- Origin: Prague, Czech Republic
- Genres: Cowpunk Gypsy punk
- Years active: 2007–present
- Label: Velvet Rut Records
- Members: Johnny Feelings Tarah Masu Nick Jennings (aka Silver Bucket, Nick Nack) Urban Su Joel Fernandes Johnny Friendly DIRT MD Holy Fanda
- Past members: Captain Tim Darlings Steve Cautious Bekr Ali (aka Tony Park, Urine Spritzer)

= The Tower of Dudes =

Czech musical group

The Tower of Dudes is a cowpunk band. The band was formerly based in Prague, Czech Republic, and has since moved to Canada. It has members from Canada, the United States of America and England. Its musical style has been likened to folk rock and Gypsy punk.

==History==
The Tower of Dudes was formed in 2007 by a group of expatriates living in Prague, Czech Republic. Prague has a large community of English-speaking expatriates, estimated at 30,000 in 1993. Like many of these expatriates, members of The Tower of Dudes cite various reasons for leaving their home country for the Czech Republic. In answer to an interview question from Spin TV, the English bass guitar player Steve Cautious said, "It's a small pretty city [that is] much easier to get around in than London." When asked the same question, Urine Spritzer sarcastically answered that he came for "the smiling faces". "

The Tower of Dudes' sound has been described as "punky folk", combining "punk, flamenco, folk roots, western twang, and other sounds generated by gypsies and rebels from across the globe", and as punk-folk that "benefit[s from] the hard-core mandolin of Tony Parker and the pumping thrash of Tarah Masu’s accordion.
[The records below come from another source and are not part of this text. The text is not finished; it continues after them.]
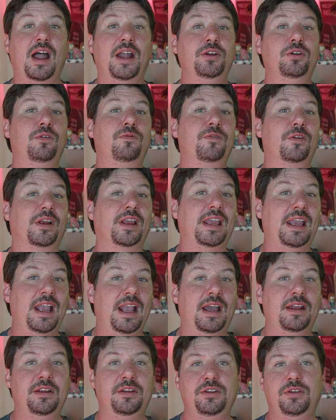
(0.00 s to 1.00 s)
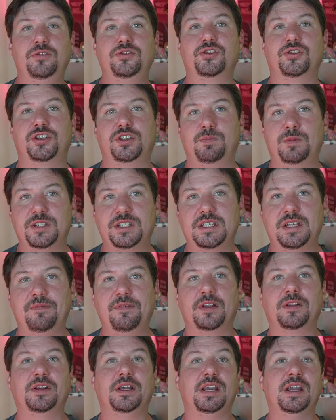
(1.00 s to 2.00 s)
I know for Canon users
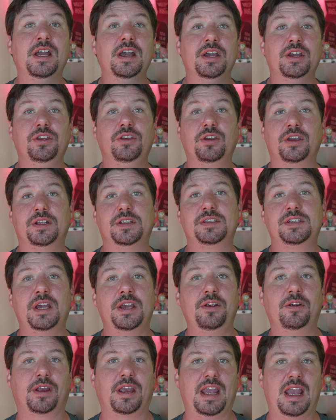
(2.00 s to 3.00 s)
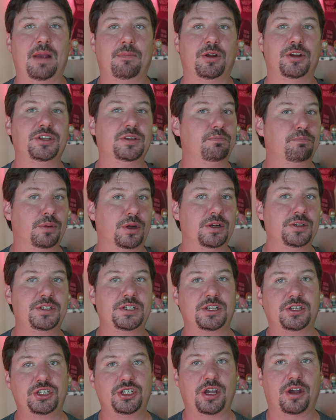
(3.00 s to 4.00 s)
specifically, you can set your camera to
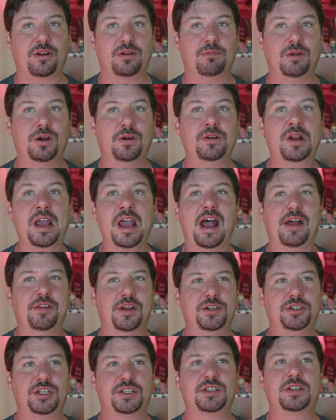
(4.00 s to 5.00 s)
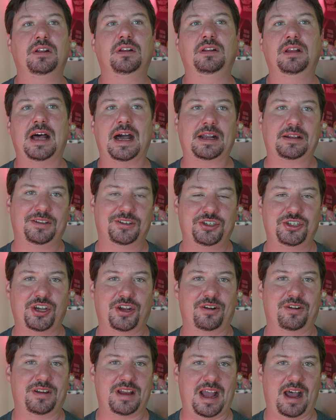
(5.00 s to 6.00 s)
burst shutter mode and then just lock the
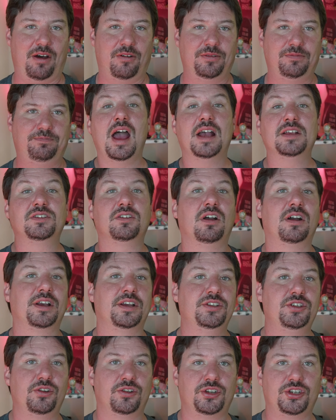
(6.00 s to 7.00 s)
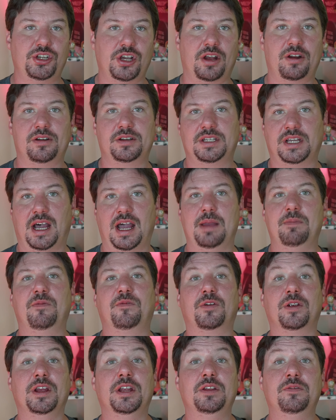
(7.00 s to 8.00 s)
shutter down. As long as your shutter time
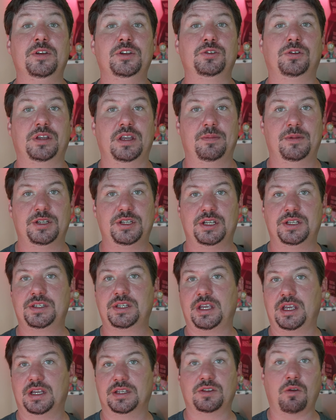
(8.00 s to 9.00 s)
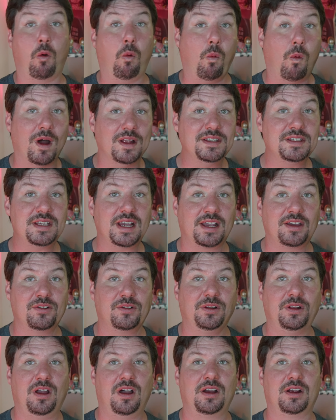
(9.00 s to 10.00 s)
for individual images is one second
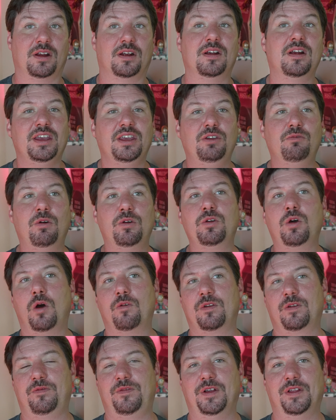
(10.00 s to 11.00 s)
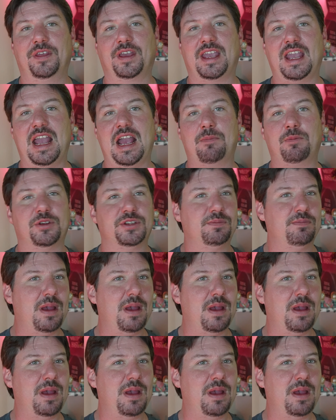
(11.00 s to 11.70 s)
or longer, you won't overfill the camera's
Throw in some of Parker’s edgy banjo and Nick Jennings’ extended drum kit, and it's hard keeping your feet still when the Dudes play."
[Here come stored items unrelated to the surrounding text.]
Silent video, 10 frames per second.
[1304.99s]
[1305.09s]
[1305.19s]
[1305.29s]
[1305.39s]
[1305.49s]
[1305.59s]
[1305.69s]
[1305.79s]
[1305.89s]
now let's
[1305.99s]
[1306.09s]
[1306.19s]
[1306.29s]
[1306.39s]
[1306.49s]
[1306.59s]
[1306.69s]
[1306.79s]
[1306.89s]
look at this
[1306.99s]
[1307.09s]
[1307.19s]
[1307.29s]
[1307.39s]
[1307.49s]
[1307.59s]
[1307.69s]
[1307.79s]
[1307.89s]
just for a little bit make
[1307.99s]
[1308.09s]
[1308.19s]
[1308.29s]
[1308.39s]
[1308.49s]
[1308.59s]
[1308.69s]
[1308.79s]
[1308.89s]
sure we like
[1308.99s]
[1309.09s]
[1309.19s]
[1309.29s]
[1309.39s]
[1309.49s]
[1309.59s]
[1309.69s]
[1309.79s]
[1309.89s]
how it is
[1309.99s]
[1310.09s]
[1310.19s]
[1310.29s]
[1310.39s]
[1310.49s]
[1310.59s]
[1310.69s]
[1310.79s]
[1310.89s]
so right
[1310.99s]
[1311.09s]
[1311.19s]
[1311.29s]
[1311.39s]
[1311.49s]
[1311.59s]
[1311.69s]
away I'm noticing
In their extensive touring in the Czech Republic and Germany, the band has shared a stage with notable bands such as Frog Eyes, Immaculate Machine, O'Death, Mammasweed, Plastic People of the Universe and The Sads.

The Tower of Dudes have been based in Victoria, British Columbia, Canada since the beginning of 2011. During the latter half of 2013, they worked on their third full-length album, Make Your Own Culture. The album was released on March 1, 2014, and the band held a record-release party on March 14 in Victoria. The Tower of Dudes played their last show on June 6, 2026 at LanaLou's in Vancouver, BC "

==Appearances==
===Music festivals===
- Laly Fest, Czech Republic (September 29, 2007)
- ZELIFEST, Czech Republic (April 26, 2008)
- Habrovka, Czech Republic (June 6, 2008)
- Dance Valley, Netherlands (July 12, 2008)
- Hobo Fest, Czech Republic (May 9, 2009)
- Mighty Sounds, Czech Republic (July 18, 2009)
- Trutnov Music Festival, Czech Republic (August 22, 2009)
- Skautsk Open Air Festival, Czech Republic (May 29, 2010)
- Hobo Fest, Czech Republic (August 14, 2010)
- Trutnov Music Festival, Czech Republic (August 21, 2010)
- Nahorany Festival, Czech Republic (August 28, 2010)
- Rifflandia Festival, Victoria, BC, Canada (September 22, 2011)
- FarmFest, Cowichan, BC (September 8, 2012)
- Salmon Arm Roots and Blues Festival, Salmon Arm, BC (August 18, 2013)
- Quadrapalooza, Quadra Island, BC (August 31, 2013)
- Kispiox Music Festival, Kispiox, BC (July 26, 2014)
- Artswells, Wells, BC (August 1–3, 2014)

===Radio===
- KenFM LIVE, Germany (February 9, 2009)

==Discography==
===Albums===
- A Plan (2008)
- Earl (2010)
- Make Your Own Culture (2014)
- Boring Country Songs (2018)
- Genre Rock (2019)
- Resignation (2026)

===EPs===
- Reheat and Serve (2011)
- Split 45 with Black Valley Gospel (2013 - released by Velvet Rut Records)

===Singles===
- "Jr. High School Man" (July 2008)
- "Hibernation" (June 2010)
- "Make Your Own Culture" (June 2013)
- "We Never Learn Anything" (March 2014)

===Music videos===
- "Jr. High School Man" (March 2009)
- "A Plan" (July 2009)
- "Hibernation" (October 2010)
- "We Never Learn Anything" (September 2014)

===Compilation appearances===
- Prague Independent Music collective Plan 1A (2007)
- The interNASHional KENspiracy: A tribute to the music of Ken Nash (2009)

===Film===
- "Drink, Fuck, Drive Truck" and "A Clean-Living Life" were to be in the movie Onward, Amazing People!